A reader who has first hand knowledge of some of the major US financial regulators flagged a CounterPunch article by Pam Martens as the best discussion of the “revolving door” problem that he had ever seen.
The interesting thing about this article is that it highlights a problem that is not widely recognized and therefore has no safeguards against it. As our correspondent explains:
The most important aspect of this is that the “revolving door” problem is most acute, not with the actual regulated firms, but with the professional firms that provide services to regulated entities, especially law firms (it is also a serious issue with compliance consulting firms, although that is something of a separate issue.)
One reason for that is that the standards are different for lawyers than for financial professionals. Financial professionals are forbidden from joining any company they have recently examined; but lawyers are forbidden only from working on cases they have had contact with–there are no specific prohibitions on working for law firms that have cases that they have had contact with, as long as they don’t work on those cases (as if that could ever be enforced.)
That means that lawyers like Linda Thomsen, who as head of Enforcement would have been familiar with every case of significance, could go directly to work for a securities law firm already handling cases which she would most certainly have been familiar with, without Ethics making so much as a peep. I don’t know how that can be seen as anything other than a serious conflict of interest.
I strongly disagree with the argument that SEC lawyers have incentives to drop cases to curry favor with future employers. On the contrary; they have every incentive to break big cases, which is the stuff that careers are made of. And it is the law firms, not the financial firms, that will most likely be their future employers.
Where they do have an incentive, however, is to quickly settle those cases; they get credit for making the case, but the penalties inflicted are not enough to cripple the big Wall Street firms that (through the law firms they hire) will be the ultimate source of income for the lawyers after they move into the private sector.

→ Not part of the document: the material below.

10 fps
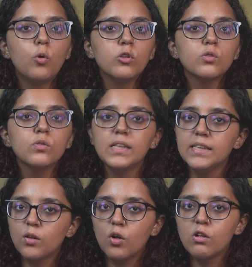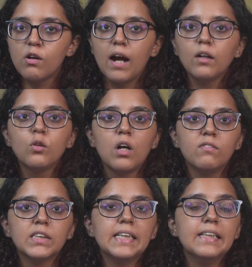monsoon is on track to
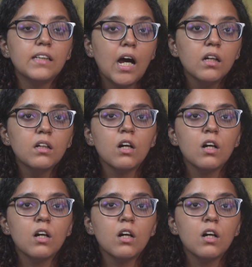cover the entire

If they were to do nothing, they would be seen as incompetent, and nobody would hire them; but if they do too much, they disrupt the revenue stream that ultimately feeds the securities law industry.
A key section of the Martens article, which is worth reading in its entirety:
The team that produced this report on one of the most long-running and convoluted frauds [Madoff] in the history of Wall Street included Inspector General H. David Kotz who came to the SEC-IG post in December 2007 after five years as Inspector General and Associate General Counsel for the Peace Corps. The Deputy Inspector General, Noelle Frangipane, also came to the SEC from the Peace Corps where she had served as Director of Policy and Public Information.

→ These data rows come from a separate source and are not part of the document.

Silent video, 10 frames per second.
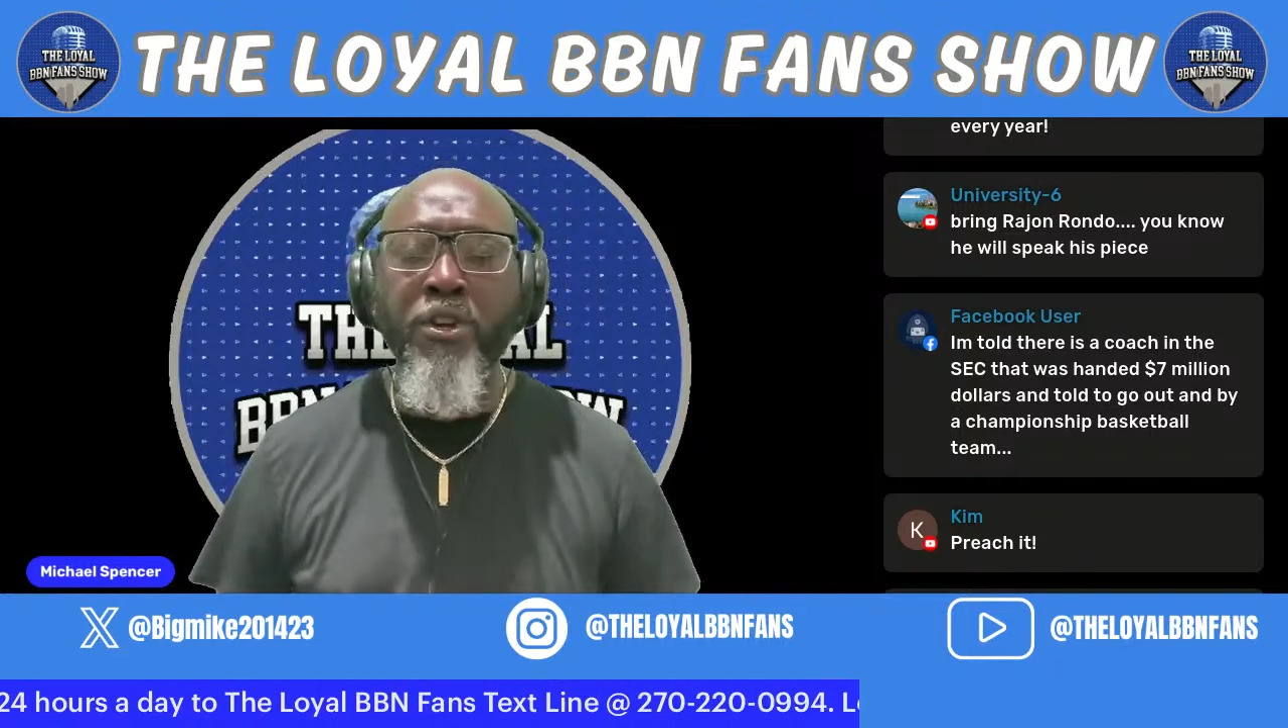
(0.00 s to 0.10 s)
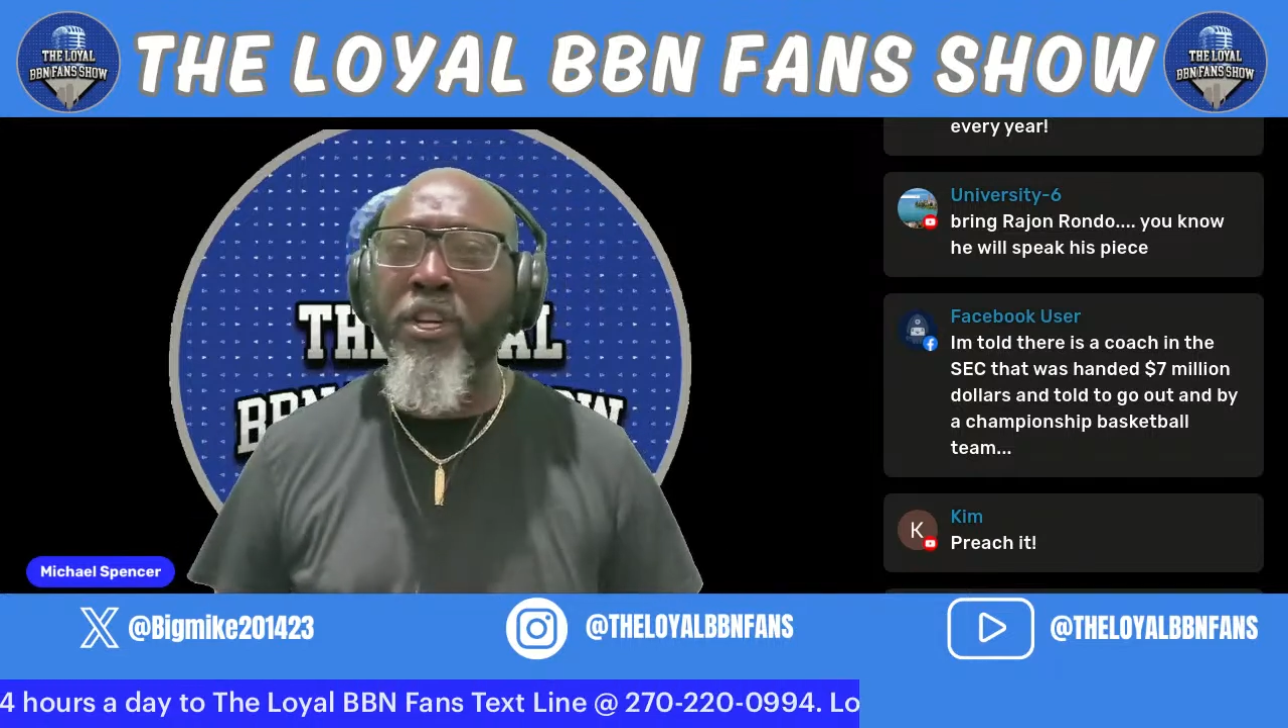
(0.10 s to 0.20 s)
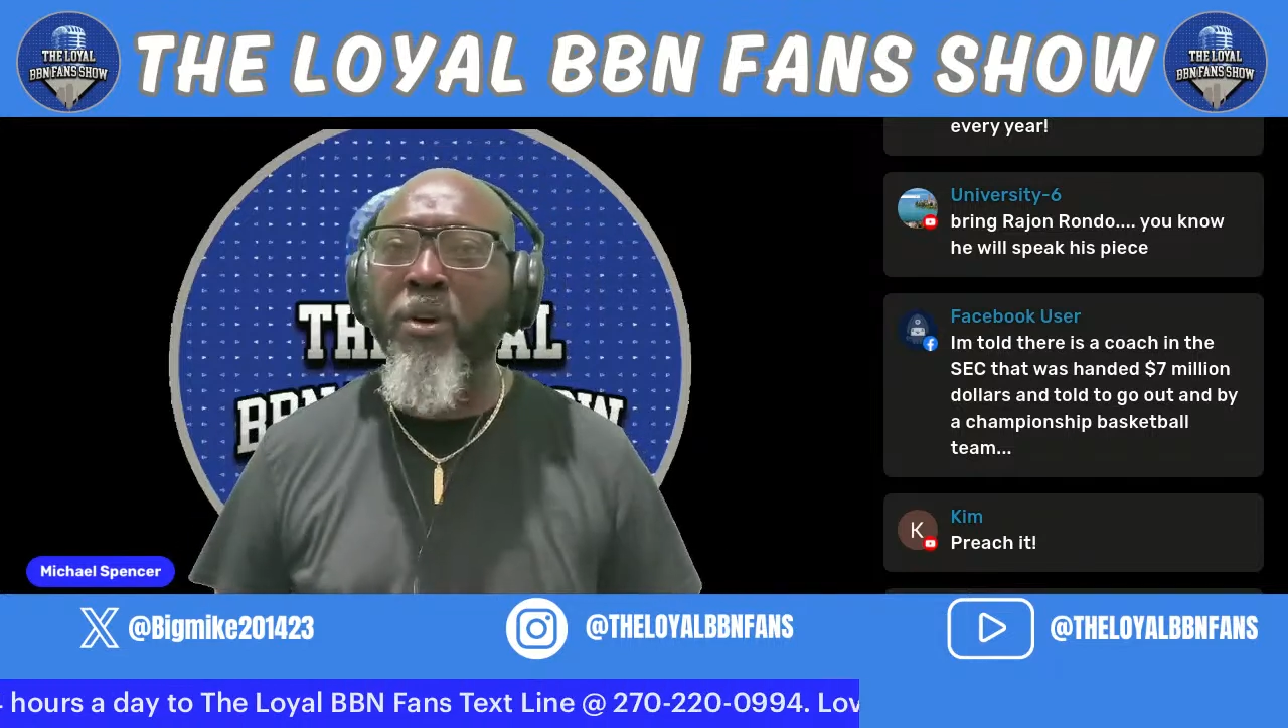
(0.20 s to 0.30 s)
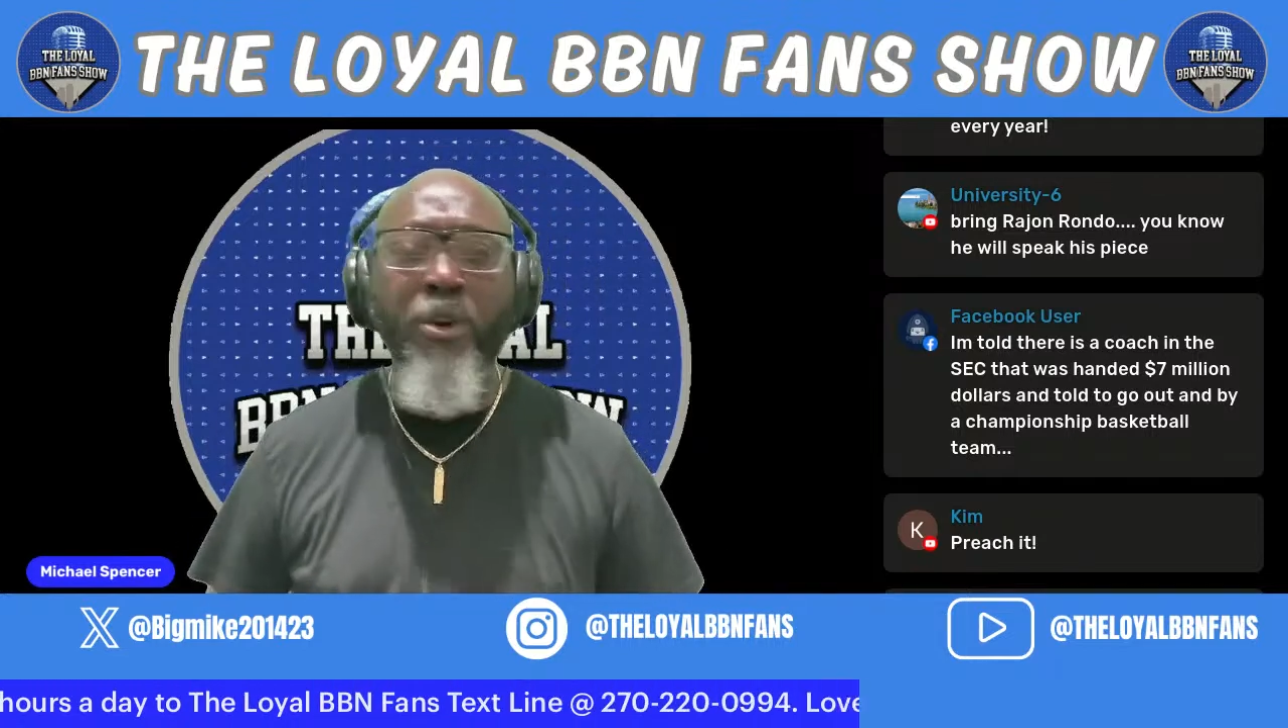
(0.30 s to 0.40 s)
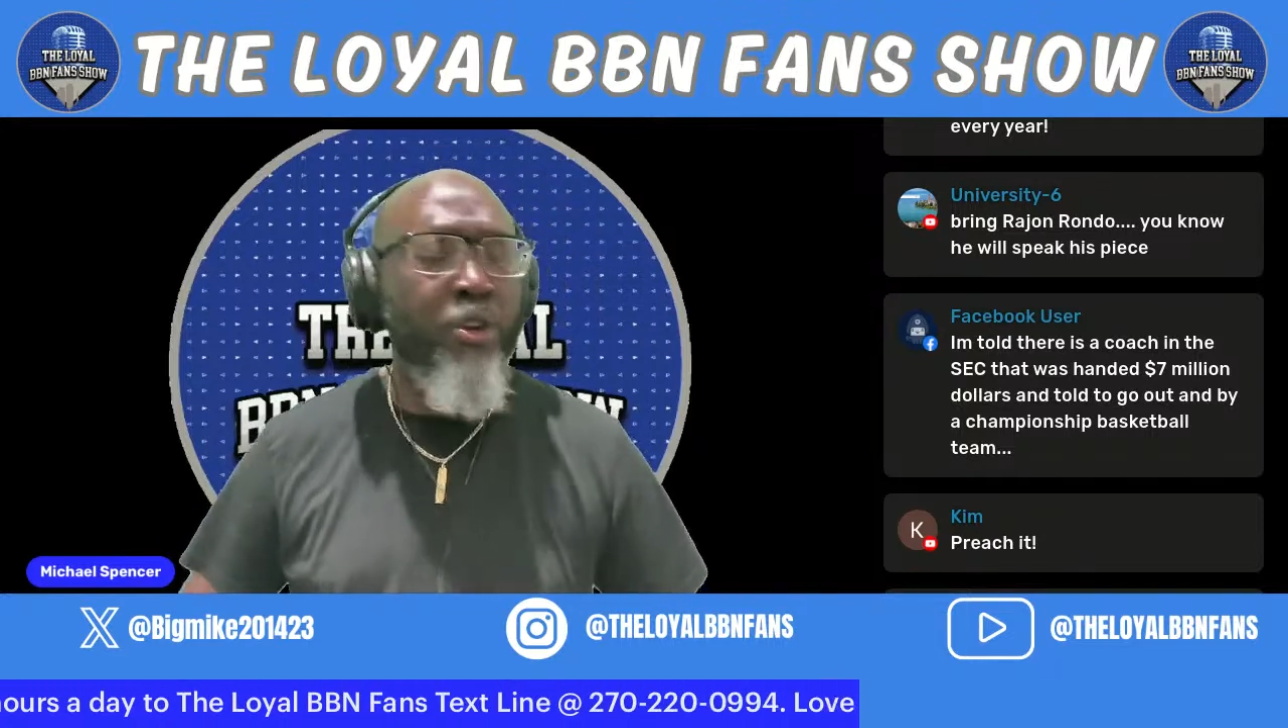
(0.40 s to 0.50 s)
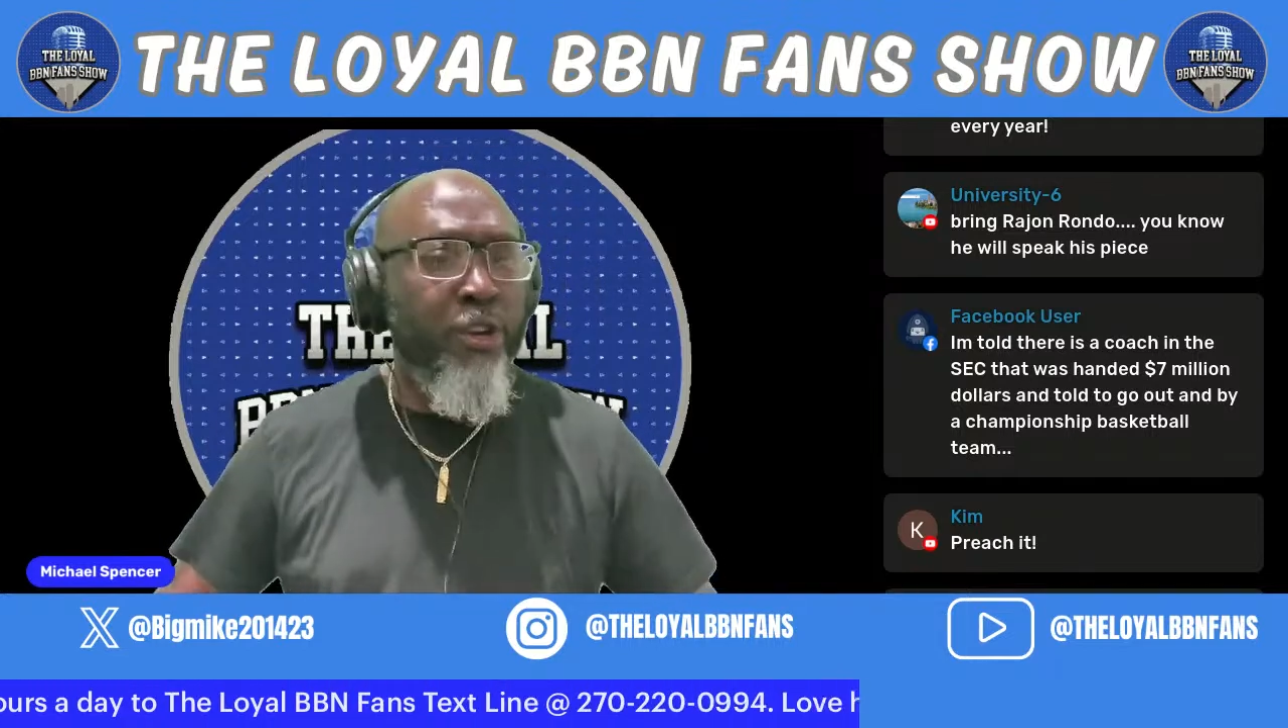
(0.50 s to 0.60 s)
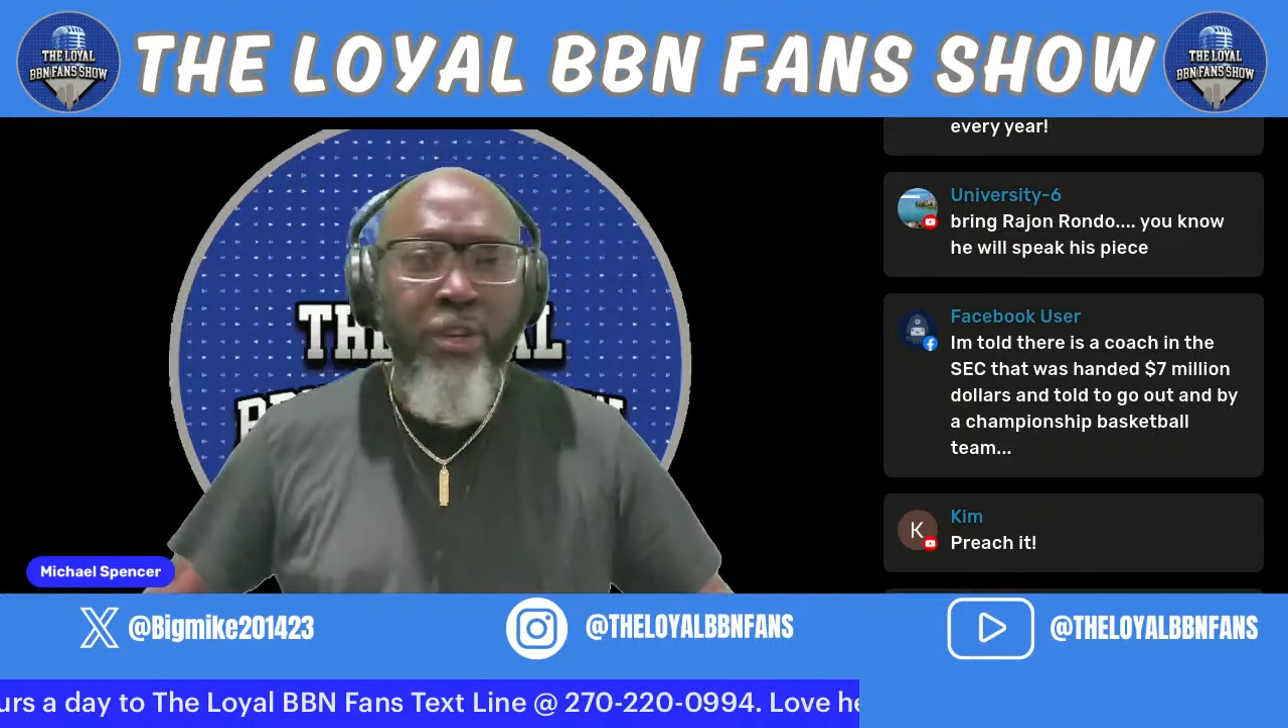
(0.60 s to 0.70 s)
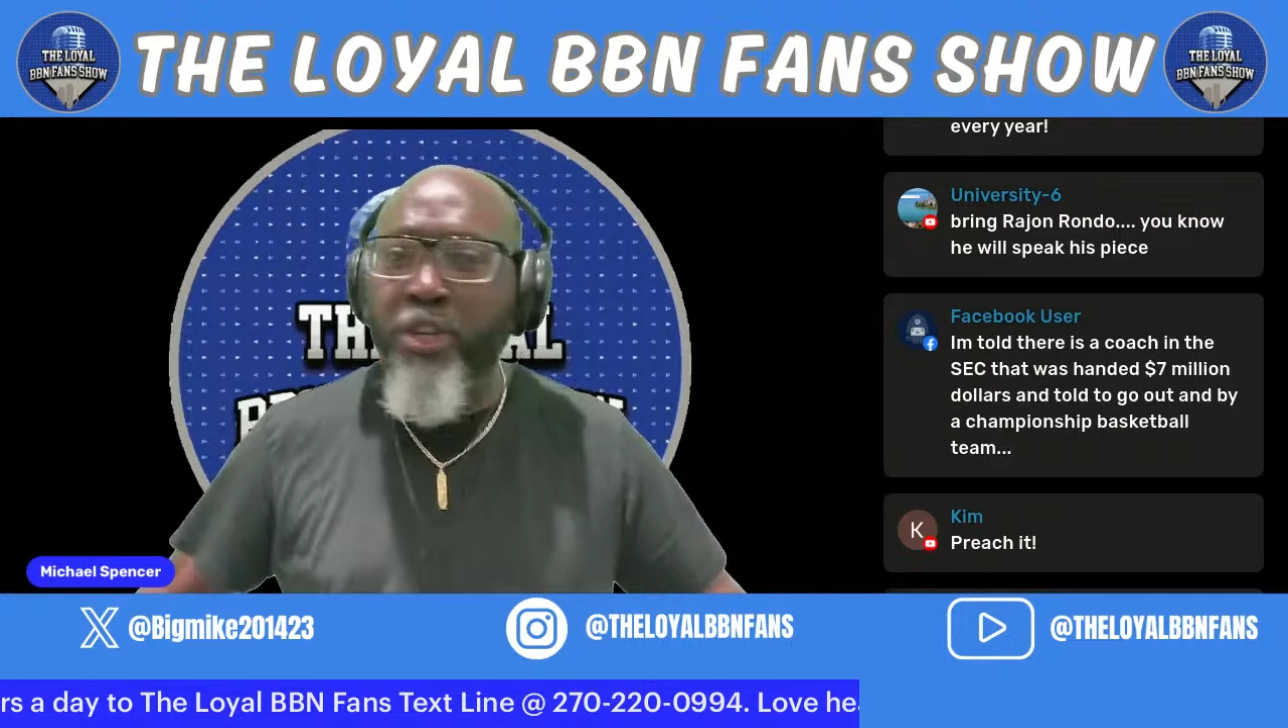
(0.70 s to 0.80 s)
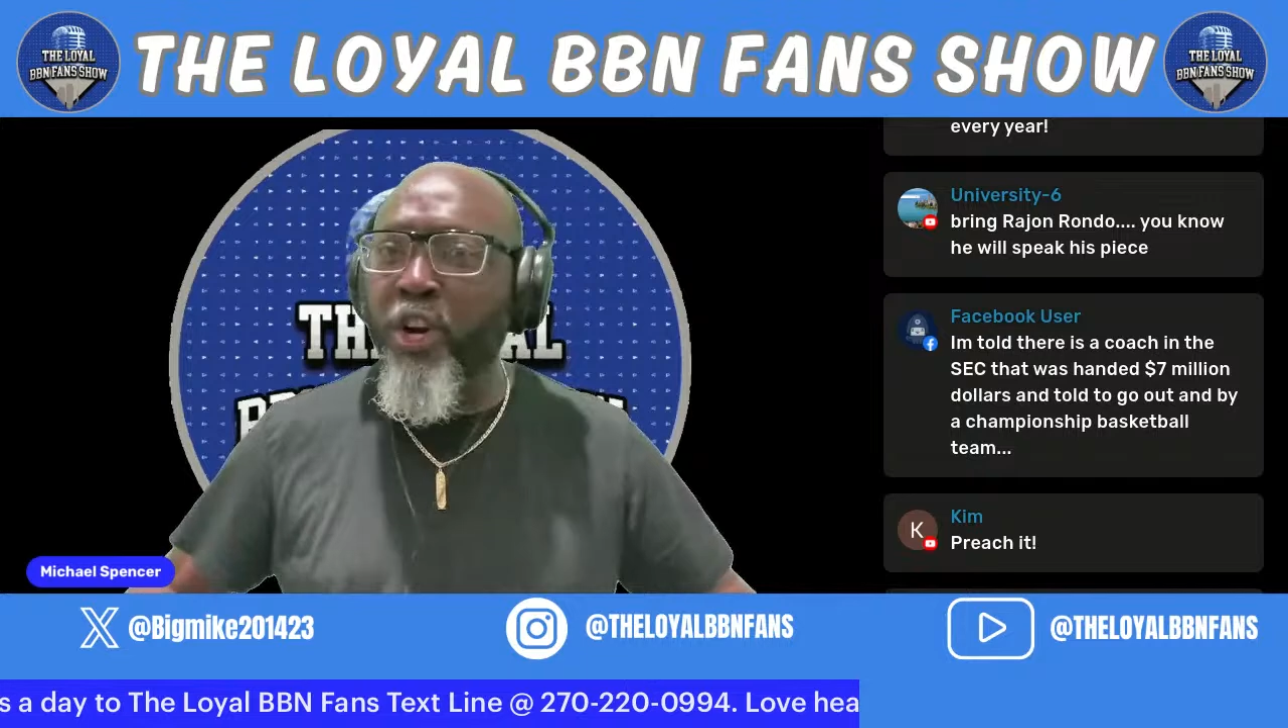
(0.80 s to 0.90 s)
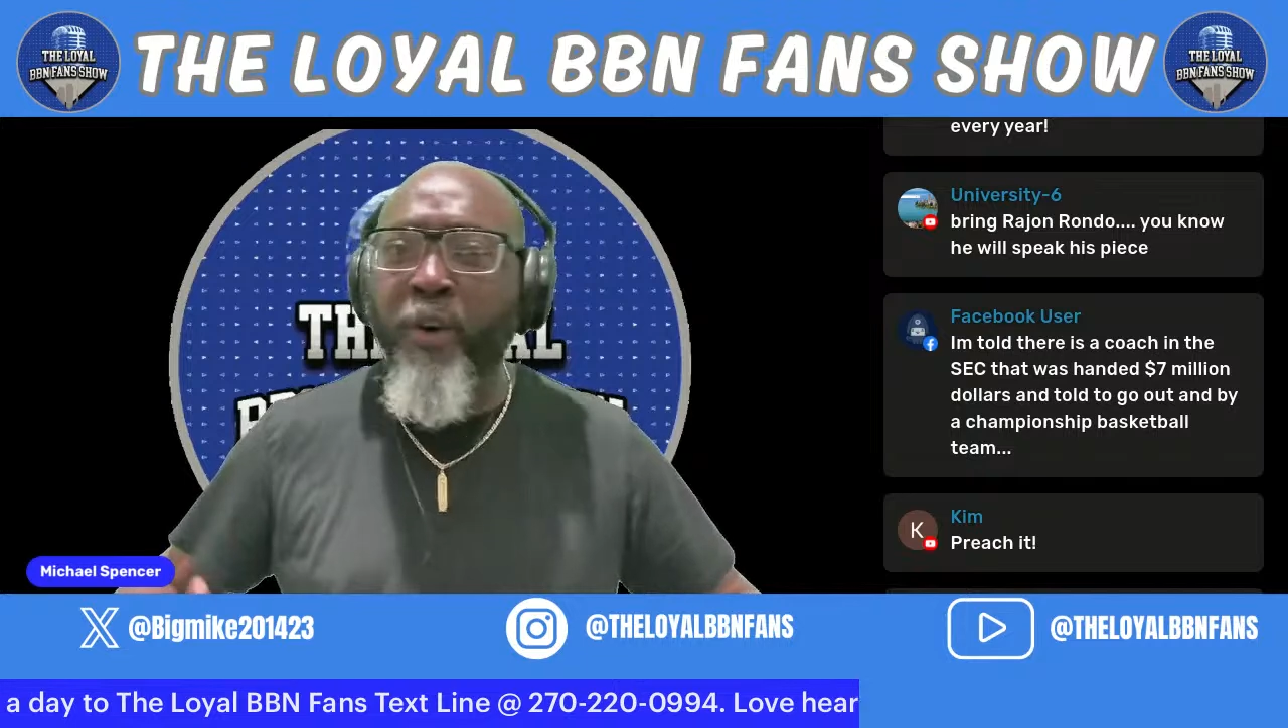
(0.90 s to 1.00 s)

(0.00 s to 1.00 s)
You know, you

This lack of Wall Street cronyism by the top two in the Inspector General’s office might have been refreshing to some in Congress and compensated for their not knowing the difference between puts and calls and peaks and troughs and the intricacies of Mr. Madoff’s split-strike conversion strategy (he splits with your money while converting you to a pauper). But the background of the member of the team heading up the Inspector General’s Office of Investigations, J. David Fielder, should have rang serious alarm bells to Congressional investigators.
For the ten years leading up to July 2007, J. David Fielder worked for the SEC as a Senior Counsel in the Division of Enforcement. In February 1999, he moved to the Division of Investment Management, first as Senior Counsel on the Task Force for Adviser Regulation, then as Advisor to the Director. In November 2000, SEC Chairman, Arthur Levitt, appointed Fielder Counsel to the Chairman.
In July 2007, Mr. Fielder was invited to join the corporate law firm, Haynes and Boone LLP, as a partner. In other words, Mr. Fielder’s government issue rolodex filled with the names, home numbers and email addresses of his colleagues at the SEC along with the investigatory matters in his head is deemed fungible currency among corporate law firms and can be freely exchanged for partner status, instantaneously moving one from the lowly wages and attendant lifestyle of public servant to the rarefied bracket and luxuriant trappings of corporate law firm partner.
But what happened next is where things get interesting. In March 2009, just as the SEC Inspector General was hot in pursuit of Madoff aiders and abettors, Mr. Fielder gave up his lucrative partner status at Haynes and Boone to accept the lowly post of Assistant Inspector General of Investigations, working under a boss from the Peace Corps. In other words, he gave up big bucks for a demotion at the SEC.
What Mr. Fielder did might not raise alarm bells were it not happening on a regular basis throughout the corridors of Washington and Wall Street. To understand the implications, this maneuver deserves an appropriate name. A revolving door is assumed to mean one gets all the right connections as a public servant and cashes them in to the highest bidder in private industry. That concept doesn’t typically entertain the door revolving back to public servant status. On Wall Street, they call a maneuver like that a round trip: you buy 100 shares and eventually sell the same 100 shares. You end up back where you started: a round trip.
Just how many lawyer round trippers are involved in the Madoff investigation? Enough to raise a strong stench of circular corruption.






Sorry if I’m being thick, but what’s the implication of Felder moving back to the SEC? That he moved back to impede the investigation?